In essence what is being done here is the same thing that German medical ethicists were doing in the 1930s. Back then they called it lebensunwetes leben, or “life unworthy of life” and it was the standard operating procedure for the Nazis. Today we call it embryonic genetic testing. The only difference is that modern medical technology has given us the ability to recognize potential diseases in a person prior to adulthood, birth, and even implantation. It makes one wonder what the Nazis would have done if today’s medical technology would have been available to them 80 years ago. I submit that it would look a lot like what we are doing today with embryonic testing.
What kind of message is this sending to those that have already been born that suffer from some kind of disease? Are bioethicists saying that people with genetic diseases would have been better off if they were never born? Ironically, by opting to discard the embryos that tested positive for the potential genetic disease that she has, Ms. Kalinsky is essentially saying that it would have been better had she, herself, never been born.
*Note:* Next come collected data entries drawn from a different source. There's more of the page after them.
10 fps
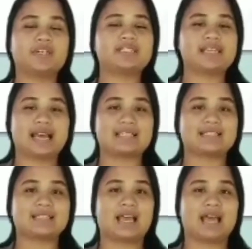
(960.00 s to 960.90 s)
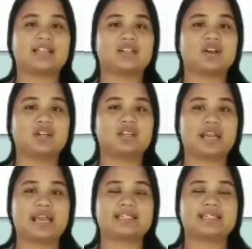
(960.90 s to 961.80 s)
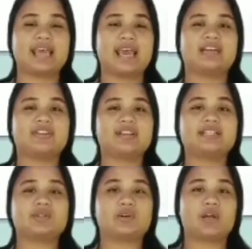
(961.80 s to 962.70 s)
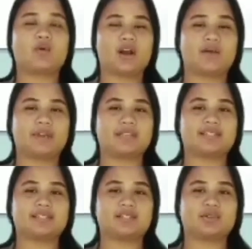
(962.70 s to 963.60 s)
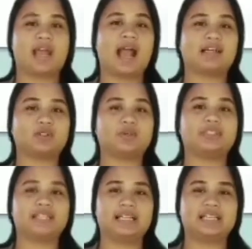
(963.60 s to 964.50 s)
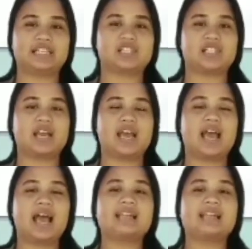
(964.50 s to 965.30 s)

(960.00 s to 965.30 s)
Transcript: tasks and correlates these requirements to the actual knowledge and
In August of 1947, 14 Nazi doctors were found guilty of war crimes and crimes against humanity, which included “planning and performing the mass murder” of human beings, including the “incurably ill” and “deformed”. Seven of the doctors were sentenced to death and the remainder were given prison sentenced ranging from 10 years to life.
Interestingly, in the late 1940s, historians began to distance the eugenics movement in the United States from the Nazi eugenics movement, in spite of their obviously common roots. Following WWII there was a deafening outcry against the barbaric behavior of eugenics and the practices of the early 1900s were largely rejected. But not for long. The eugenicists have rebranded themselves as “reproductive geneticists” and made their practices less visible. There needs to be a regeneration of the furor against these immoral and unethical practices, or else we ought to reevaluate the Nazi eugenics policies and apologize to those 14 doctors that were found guilty.